Getting enough family physicians has been difficult for northerners right across the board.

Natalee Martin, a Sault Ste. Marie mom, said she's retained her family doctor in Burlington, Ont., in the last 12 years because she can't afford to sit on a waiting list in Sault Ste. Marie.

"I have to take several days off work to visit my family doctor and it gets incredibly expensive," Martin said.

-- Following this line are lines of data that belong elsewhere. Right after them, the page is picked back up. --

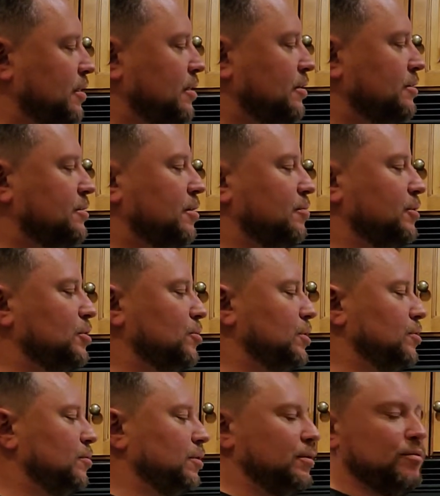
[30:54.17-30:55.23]
something you
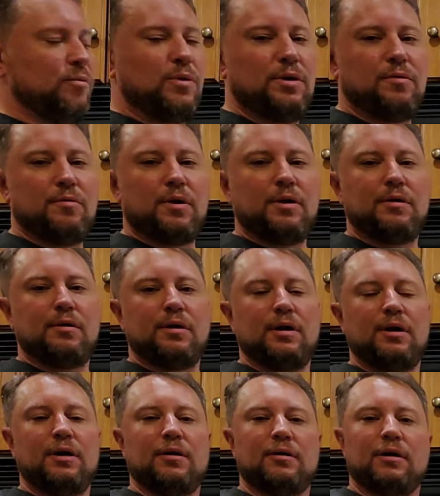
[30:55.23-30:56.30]
wouldn't
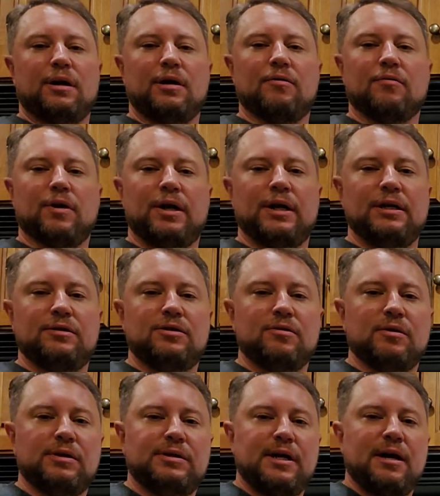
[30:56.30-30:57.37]
run into
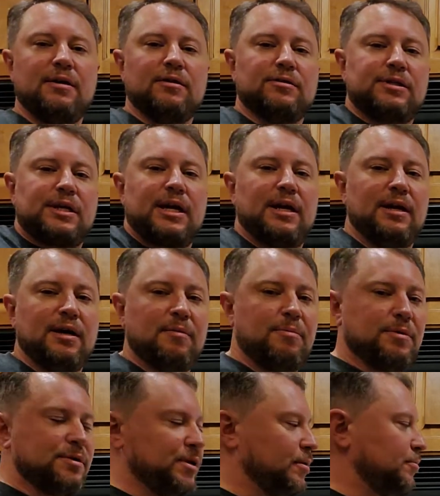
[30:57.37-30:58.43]
and tear your skin up or
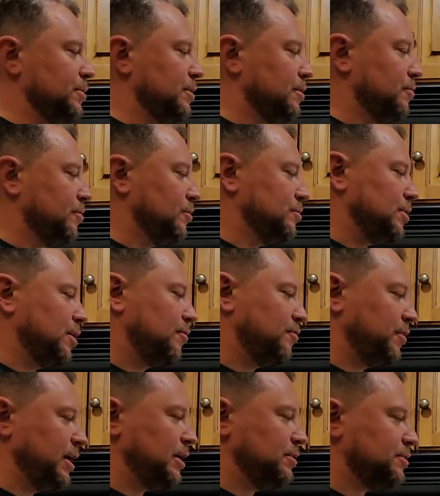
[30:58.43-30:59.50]
something if it was on a
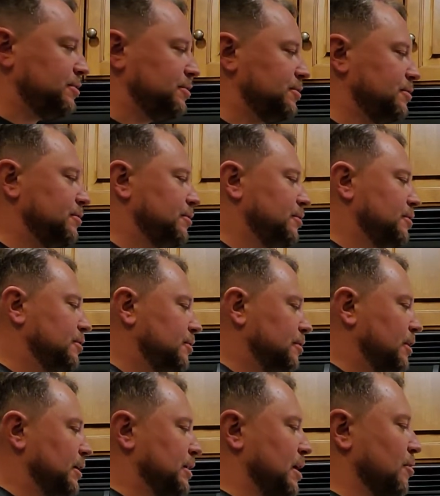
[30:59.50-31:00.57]
fence,
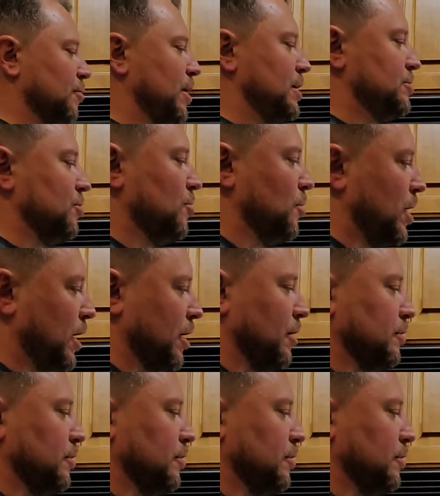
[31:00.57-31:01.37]
like that razor wire.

"It means that there's been plenty of times where I've gone to emergency for something as simple as having a bacterial infection in my throat, having to go to emergency just for them to say, yup that's an infection, here's a prescription for antibiotics."

Sault Ste. Marie's physician recruitment and retention committee said it's in need of about 10 family doctors currently and when specialists are included, that number jumps to around 25.